Judge David Bernhard is a lawyer in Fairfax County (where I live) and has issued a controversial order requiring white judge portraits to be removed from a courtroom because their presence would prevent a black defendant from going to a fair trial. In a decision applauded in the Washington Post, Bernhard stated that a fair trial is being threatened in “a courtroom gilded with … white people looking down on an African-American defendant”.

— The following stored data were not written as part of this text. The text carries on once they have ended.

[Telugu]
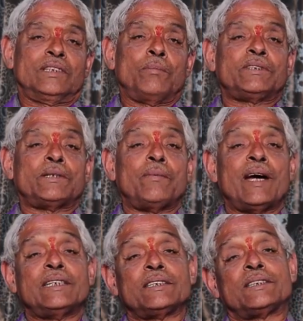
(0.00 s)

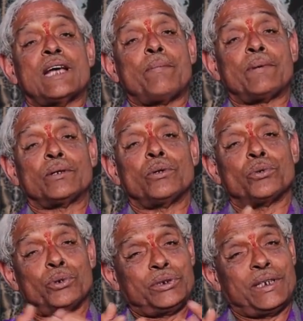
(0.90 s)
సమసమాజ స్థాపనకు
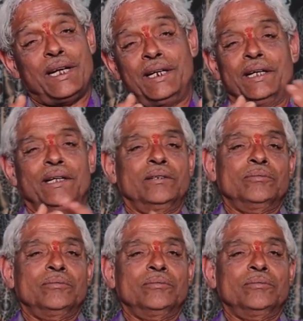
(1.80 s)
కృషి చేయండి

The defense attorney filed an “application for the removal of portraits in which white lawyers hanging in the courtroom are predominantly depicted”. The motion was not denied by Steve Descano, the newly elected Fairfax County attorney, whom the Washington Post identified as one of several recently elected liberal prosecutors across the country.
Bernhard Orden explains:
The low hanging fruits of overt racism can be easily identified and picked up to strengthen the tree of society. The more conventional symbols that convey tradition to some and subtle oppression to others are less conveniently addressed. The ubiquitous portraits of white judges are such symbols. When they were hung in the recent past, negative connotations didn’t matter. For the general public who use the courthouse, other than a few attorneys who may have appeared before the judges portrayed, there is no context in which to learn who is pictured. The total portraits benefit few insiders who fondly recall appearing before a particular judge or the family of a retired judge who rarely visited the courthouse. For the public seeking justice in the courtrooms, the sea of portraits of white judges can, at best, provoke indifference, and at worst, logically, a lack of confidence that the judiciary will preside equally regardless of race.

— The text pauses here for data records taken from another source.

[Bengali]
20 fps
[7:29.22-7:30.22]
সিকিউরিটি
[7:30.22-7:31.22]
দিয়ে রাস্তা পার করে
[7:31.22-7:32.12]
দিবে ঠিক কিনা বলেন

We previously discussed the removal of academic portraits and even images of leading writers like Shakespeare on analogous grounds.

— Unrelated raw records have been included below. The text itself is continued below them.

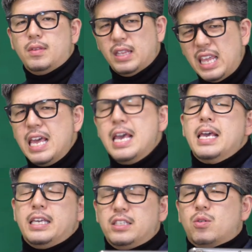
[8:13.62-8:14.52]
で、
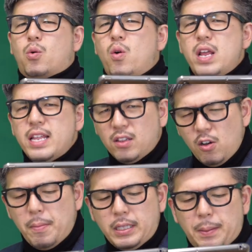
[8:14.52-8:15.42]
一応これ
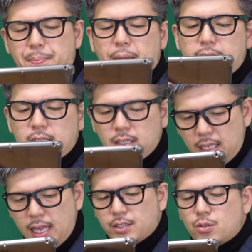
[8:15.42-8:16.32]
とまた別
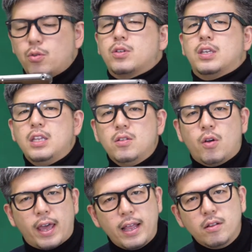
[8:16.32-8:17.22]
で直近の
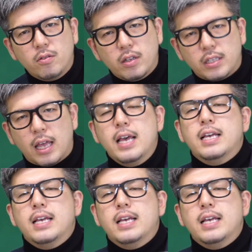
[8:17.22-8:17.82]
変動ですね。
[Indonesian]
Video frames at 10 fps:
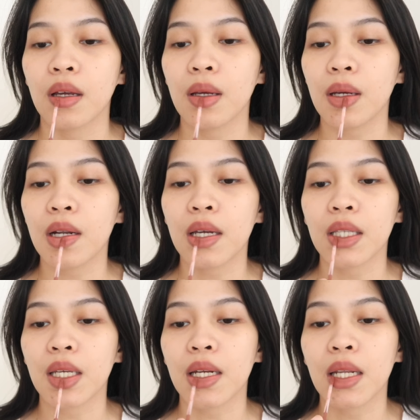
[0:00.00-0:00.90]

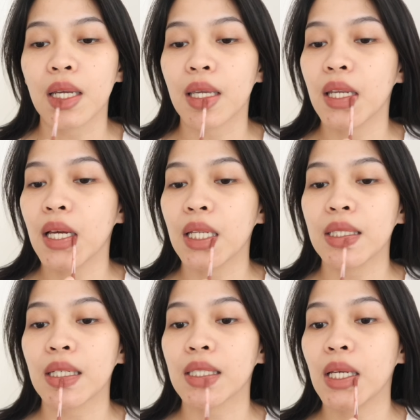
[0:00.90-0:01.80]
perhatikan lagi dengan
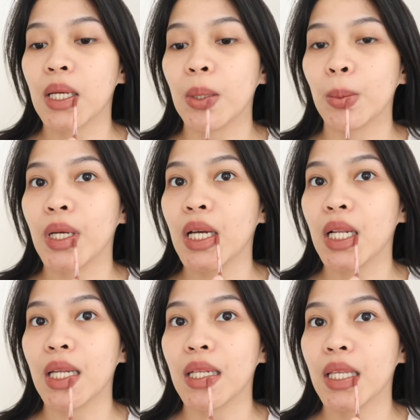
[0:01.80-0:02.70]
seksama
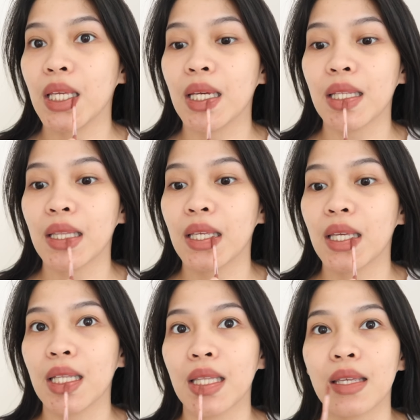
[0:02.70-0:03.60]
kalian lihat
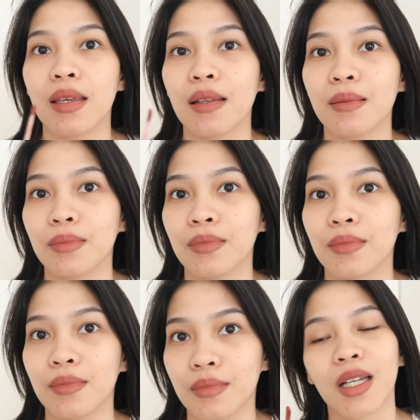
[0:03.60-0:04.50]
lihat lihat
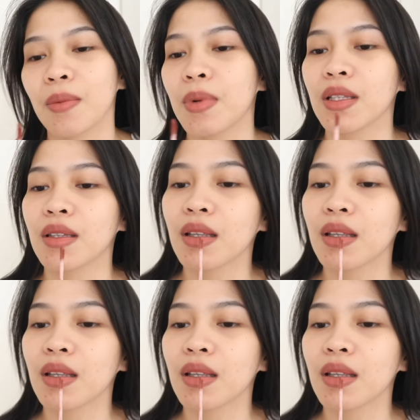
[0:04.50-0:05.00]
cakep banget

Judge Bernhard should be credited with attempting to address concerns about racial justice and inequality. However, I disagree with this decision as I have removed academic portraits. We thankfully achieve a greater diversity in our dishes and in our faculties. This is reflected in such honorary portraits. However, the removal of portraits not because of their records but because of their race is worrying.
I certainly agree that in the Commonwealth v. Shipp case, “the defendant’s constitutional right to a fair trial is paramount”. The problem is Bernhard’s juxtaposition of fair trial with “the opposing interest in decorating courtrooms with portraits honoring former lawyers” who are “predominantly … white individuals”. I do not agree that the mere fact that the portraits show white lawyers is a message that black people are “of inferior rank”.
According to Bernhard’s logic, leading lawyers fighting slavery and segregation would be removed because of their race. Hence, Earl Warren, who wrote Brown against Board of Education, had to be removed because he was white. The irony crushes. Warren wrote this:
“To separate [black children] from others of similar ages and qualifications, solely because of their race, creates a sense of inferiority to their status in the community that can affect their hearts and minds in ways that are likely never to be undone. “
However, under Judge Bernhard’s approach, Warren’s portrait would have to be removed, as his picture would evoke the same “feeling of inferiority” because he happened to be white.
While Judge Bernhard calls the portraits “ornaments,” the use of race-based criteria for their removal is so disturbing and, in my view, misguided.